First of all, we will find the mass of the aluminum atom by using the density formula as: $density=\dfrac{mass}{volume}$ and then, by using that mass we will find the moles using the unitary method and after finding the moles, apply the Avogadro’s law and you will get the number of atoms of the aluminum in the piece of foil. Now solve it.

Complete answer:
First of all, we will find the mass of the aluminum atom by using the formula as;
$Density=\dfrac{mass}{volume}$ ------------(1)
We know the density of the aluminum atom is= $2.702g\text{ c}{{\text{m}}^{-3}}$ (given)
volume of the aluminic atom=$2\text{ c}{{\text{m}}^{3}}$ (given)
Now put these values in equation (1), we get;
$\begin{aligned} & 2.702=\dfrac{mass}{2} \\\ & mass=2.702\times 2=5.404g \\\ \end{aligned}$
Thus, the mass of the aluminum atom is $5.404g$.

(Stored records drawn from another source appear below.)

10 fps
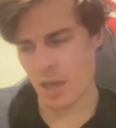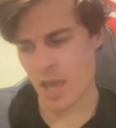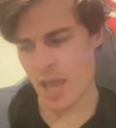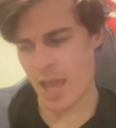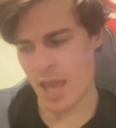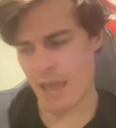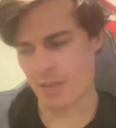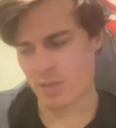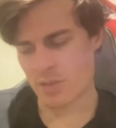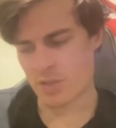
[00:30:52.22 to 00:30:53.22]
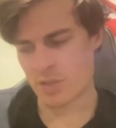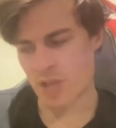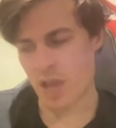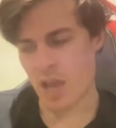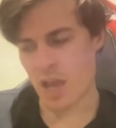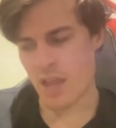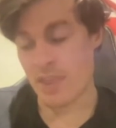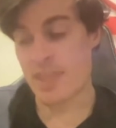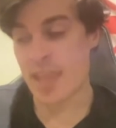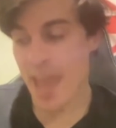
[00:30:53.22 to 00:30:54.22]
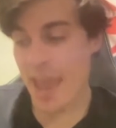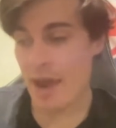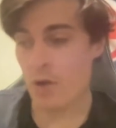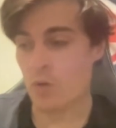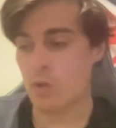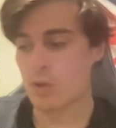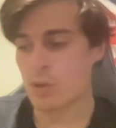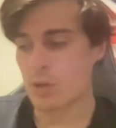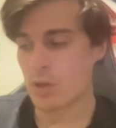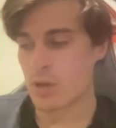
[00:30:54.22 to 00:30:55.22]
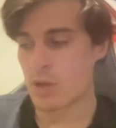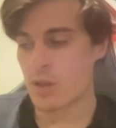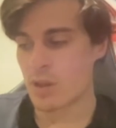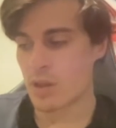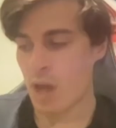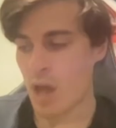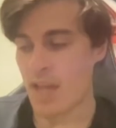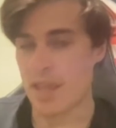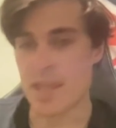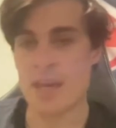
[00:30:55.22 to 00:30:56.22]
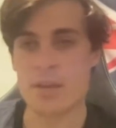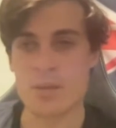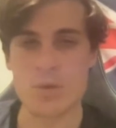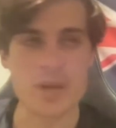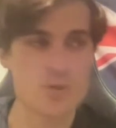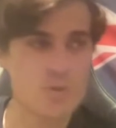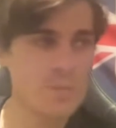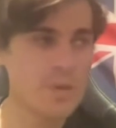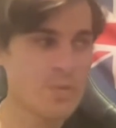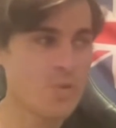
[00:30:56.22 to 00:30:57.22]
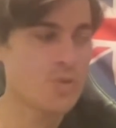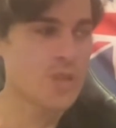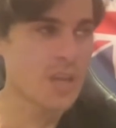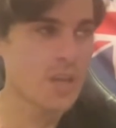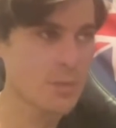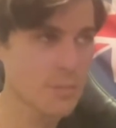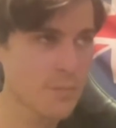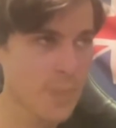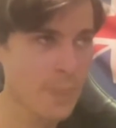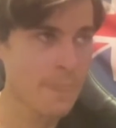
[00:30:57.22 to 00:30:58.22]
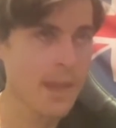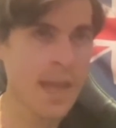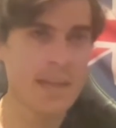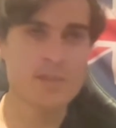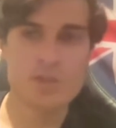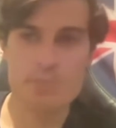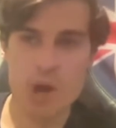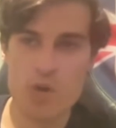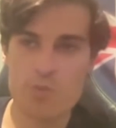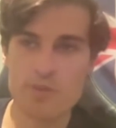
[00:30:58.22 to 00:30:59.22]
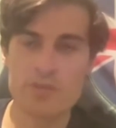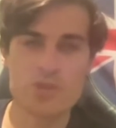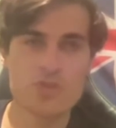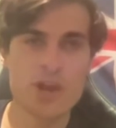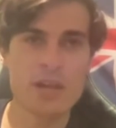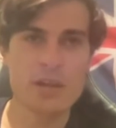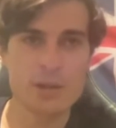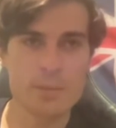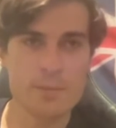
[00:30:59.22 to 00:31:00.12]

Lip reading: And now I think that what I should be pushing as the Pope of Australia,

Now, we will convert the mass in gram into the moles as;
$26.982g$ of the aluminum atom contains=$1\text{ mole}$ of Al
Then,
$1g$of the aluminum atom will contain=$\dfrac{1}{26.982}\text{ moles}$of Al
And
$5.404g$of the aluminum atom will contain=$\dfrac{1}{26.982}\times \text{5}\text{.404 =0}\text{.2003 moles}$ of Al
Now, applying the Avogadro’s law:
$1\text{ mole}$ of the aluminum contains the= $6.023\times {{10}^{23}}$ atoms of Al
Then,
$\text{0}\text{.2003 moles}$ of the aluminum will contain= $\dfrac{6.023\times {{10}^{23}}}{0.2003}=1.21\times {{10}^{23}}$ atoms of Al
Thus, $1.21\times {{10}^{23}}$ atoms of aluminum are there in a piece of foil that has a volume of $2\text{ c}{{\text{m}}^{3}}$ and density is $2.702g\text{ c}{{\text{m}}^{-3}}$.

Note: Avogadro’s law states that the one mole of the gas at the standard conditions of the temperature and pressure contains Avogadro number of particles i.e. $6.023\times {{10}^{23}}$and occupies the volume of $22.4$ liters.